When dealing with sore breasts or nipples, here are some pointers for avoiding pain in the future as well as making yourself more comfortable while your breasts heal:

●Make sure your baby latches onto your breasts correctly every time.

●Ask your doctor or lactation consultant to recommend a cream to put on your nipples in between feedings to help sore nipples heal.

●At the end of a feeding, massage some breast milk on your nipples, and then allow them to air dry.

●Consider wearing breast shields in between feedings (not to be confused with nipple shields, which are used during breastfeeding) to protect sore nipples. Breast shields are dome-shaped covers that prevent nipples from rubbing against clothing and help them heal faster.

●Ask your health care provider if a nipple shield is a good idea to use while nursing. These shields are placed over the areola and nipple during a feeding to protect sore or cracked nipples. Nipple shields may interfere with a mother’s milk supply, so it’s important to only use them under the supervision of a doctor or lactation consultant.

●Some women find it helpful to nurse more often but for shorter periods of time, rather than nurse for extended periods.

●Try to nurse first on the side that’s less sore.

●Gently break suction when removing your baby from your breast. (Slip your finger in the side of your baby’s mouth, between the gums, and then turn your finger a quarter turn to break the suction.)

●Vary breastfeeding positions to help drain all areas of your breast.
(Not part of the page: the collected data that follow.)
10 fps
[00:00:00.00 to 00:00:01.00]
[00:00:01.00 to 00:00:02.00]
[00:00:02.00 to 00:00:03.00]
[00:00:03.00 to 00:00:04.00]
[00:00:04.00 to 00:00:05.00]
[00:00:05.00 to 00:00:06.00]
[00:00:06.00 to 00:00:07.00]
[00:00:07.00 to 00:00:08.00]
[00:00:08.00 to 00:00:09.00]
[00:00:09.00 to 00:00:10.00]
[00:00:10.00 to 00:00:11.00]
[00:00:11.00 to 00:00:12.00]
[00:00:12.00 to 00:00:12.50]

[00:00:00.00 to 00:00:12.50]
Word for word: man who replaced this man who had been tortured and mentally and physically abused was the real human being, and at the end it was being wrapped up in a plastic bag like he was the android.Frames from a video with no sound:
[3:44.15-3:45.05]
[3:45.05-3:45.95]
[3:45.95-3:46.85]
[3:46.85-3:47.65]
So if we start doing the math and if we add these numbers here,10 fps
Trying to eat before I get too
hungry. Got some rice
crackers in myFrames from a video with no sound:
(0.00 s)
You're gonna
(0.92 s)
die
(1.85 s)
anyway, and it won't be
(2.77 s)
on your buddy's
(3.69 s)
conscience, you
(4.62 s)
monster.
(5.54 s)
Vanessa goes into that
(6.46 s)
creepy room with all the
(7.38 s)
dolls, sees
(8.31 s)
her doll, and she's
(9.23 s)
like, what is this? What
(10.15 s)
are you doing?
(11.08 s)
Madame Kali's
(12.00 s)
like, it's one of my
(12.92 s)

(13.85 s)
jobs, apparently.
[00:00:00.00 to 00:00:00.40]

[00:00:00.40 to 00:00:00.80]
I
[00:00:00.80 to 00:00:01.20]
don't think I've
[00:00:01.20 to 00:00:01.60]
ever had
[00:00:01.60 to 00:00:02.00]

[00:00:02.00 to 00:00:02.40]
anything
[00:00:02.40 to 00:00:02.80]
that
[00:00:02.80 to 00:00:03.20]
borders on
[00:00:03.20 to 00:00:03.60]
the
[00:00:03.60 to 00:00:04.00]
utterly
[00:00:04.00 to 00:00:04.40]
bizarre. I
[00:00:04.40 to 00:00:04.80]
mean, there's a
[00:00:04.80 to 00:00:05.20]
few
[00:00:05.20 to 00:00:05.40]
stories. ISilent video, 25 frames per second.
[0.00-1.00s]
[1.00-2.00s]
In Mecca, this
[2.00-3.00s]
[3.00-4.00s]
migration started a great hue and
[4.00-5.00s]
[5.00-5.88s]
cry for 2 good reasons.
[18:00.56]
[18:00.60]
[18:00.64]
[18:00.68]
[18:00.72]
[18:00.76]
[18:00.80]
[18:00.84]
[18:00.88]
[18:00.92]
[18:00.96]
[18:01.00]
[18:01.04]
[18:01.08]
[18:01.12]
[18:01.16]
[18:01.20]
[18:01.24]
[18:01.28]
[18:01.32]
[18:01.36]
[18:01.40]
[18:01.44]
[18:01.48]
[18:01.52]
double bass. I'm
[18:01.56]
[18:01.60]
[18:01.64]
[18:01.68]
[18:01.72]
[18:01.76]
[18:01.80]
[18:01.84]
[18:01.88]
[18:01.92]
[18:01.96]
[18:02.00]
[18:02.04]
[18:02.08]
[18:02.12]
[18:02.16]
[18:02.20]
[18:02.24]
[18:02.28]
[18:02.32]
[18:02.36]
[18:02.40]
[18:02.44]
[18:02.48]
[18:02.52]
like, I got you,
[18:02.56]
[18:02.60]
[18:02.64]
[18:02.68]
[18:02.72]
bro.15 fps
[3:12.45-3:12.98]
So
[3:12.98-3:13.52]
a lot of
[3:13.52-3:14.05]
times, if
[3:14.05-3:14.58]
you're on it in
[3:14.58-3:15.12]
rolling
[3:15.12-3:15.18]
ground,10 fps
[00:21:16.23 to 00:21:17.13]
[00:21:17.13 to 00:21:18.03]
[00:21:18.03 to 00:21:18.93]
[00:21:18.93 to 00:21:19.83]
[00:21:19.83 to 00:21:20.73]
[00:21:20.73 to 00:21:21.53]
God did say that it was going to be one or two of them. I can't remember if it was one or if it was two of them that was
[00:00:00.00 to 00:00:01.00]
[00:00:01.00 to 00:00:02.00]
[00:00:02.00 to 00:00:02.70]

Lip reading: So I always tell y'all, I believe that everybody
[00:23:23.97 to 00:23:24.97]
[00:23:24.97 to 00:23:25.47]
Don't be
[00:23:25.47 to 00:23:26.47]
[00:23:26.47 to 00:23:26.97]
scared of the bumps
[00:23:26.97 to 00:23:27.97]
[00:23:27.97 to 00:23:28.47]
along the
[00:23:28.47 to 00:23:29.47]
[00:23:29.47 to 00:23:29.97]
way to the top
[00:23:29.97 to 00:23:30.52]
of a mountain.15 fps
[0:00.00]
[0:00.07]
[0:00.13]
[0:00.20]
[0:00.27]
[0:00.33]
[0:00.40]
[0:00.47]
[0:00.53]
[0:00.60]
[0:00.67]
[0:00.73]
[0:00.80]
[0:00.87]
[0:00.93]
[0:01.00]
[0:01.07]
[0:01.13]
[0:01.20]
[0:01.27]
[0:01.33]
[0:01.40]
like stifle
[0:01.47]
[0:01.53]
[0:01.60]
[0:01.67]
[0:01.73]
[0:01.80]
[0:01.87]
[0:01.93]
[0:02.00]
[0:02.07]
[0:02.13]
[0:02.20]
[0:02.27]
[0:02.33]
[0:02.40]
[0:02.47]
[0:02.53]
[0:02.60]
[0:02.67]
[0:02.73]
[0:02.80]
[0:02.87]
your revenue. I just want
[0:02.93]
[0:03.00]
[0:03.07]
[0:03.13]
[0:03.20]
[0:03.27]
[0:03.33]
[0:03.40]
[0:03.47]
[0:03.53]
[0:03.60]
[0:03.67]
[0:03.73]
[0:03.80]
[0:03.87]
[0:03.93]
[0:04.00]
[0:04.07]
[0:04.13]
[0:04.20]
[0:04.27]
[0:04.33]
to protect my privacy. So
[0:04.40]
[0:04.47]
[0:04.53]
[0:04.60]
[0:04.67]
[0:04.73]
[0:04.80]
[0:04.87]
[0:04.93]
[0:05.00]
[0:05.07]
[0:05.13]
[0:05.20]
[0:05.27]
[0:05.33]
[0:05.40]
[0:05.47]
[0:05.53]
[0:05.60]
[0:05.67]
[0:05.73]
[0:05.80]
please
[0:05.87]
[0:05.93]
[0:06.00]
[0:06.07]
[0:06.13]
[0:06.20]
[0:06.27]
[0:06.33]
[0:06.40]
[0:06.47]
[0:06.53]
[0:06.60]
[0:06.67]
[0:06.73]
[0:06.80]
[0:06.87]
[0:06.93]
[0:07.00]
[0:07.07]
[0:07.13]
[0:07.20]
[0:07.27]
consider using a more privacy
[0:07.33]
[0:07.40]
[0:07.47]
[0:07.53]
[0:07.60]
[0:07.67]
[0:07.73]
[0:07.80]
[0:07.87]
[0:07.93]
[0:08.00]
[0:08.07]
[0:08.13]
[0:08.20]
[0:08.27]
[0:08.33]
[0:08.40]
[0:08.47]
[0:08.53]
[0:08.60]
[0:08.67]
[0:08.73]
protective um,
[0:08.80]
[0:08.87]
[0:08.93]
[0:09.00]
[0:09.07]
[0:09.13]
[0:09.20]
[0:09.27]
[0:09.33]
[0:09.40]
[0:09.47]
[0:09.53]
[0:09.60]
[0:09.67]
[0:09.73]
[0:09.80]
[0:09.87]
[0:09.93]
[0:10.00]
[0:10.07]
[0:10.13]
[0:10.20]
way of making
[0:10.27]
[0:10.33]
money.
●Use wet or dry heat on your breasts (a warm water bottle, heating pad, washcloth, or warm shower) right before feeding. (However, if you have a yeast infection in your breast, you’ll need to keep your nipples dry because the yeast thrives on moisture.)

●Put ice packs or cool compresses on engorged breasts after feedings.

●Gently massage the sore area before nursing.

●Get plenty of rest and fluids.

●Some mothers with cracked or sore nipples find that pumping for 2 to 3 days allows their nipples to heal.

If you find that you’re consistently unable to nurse your baby without pain, be sure to call your doctor or a lactation consultant.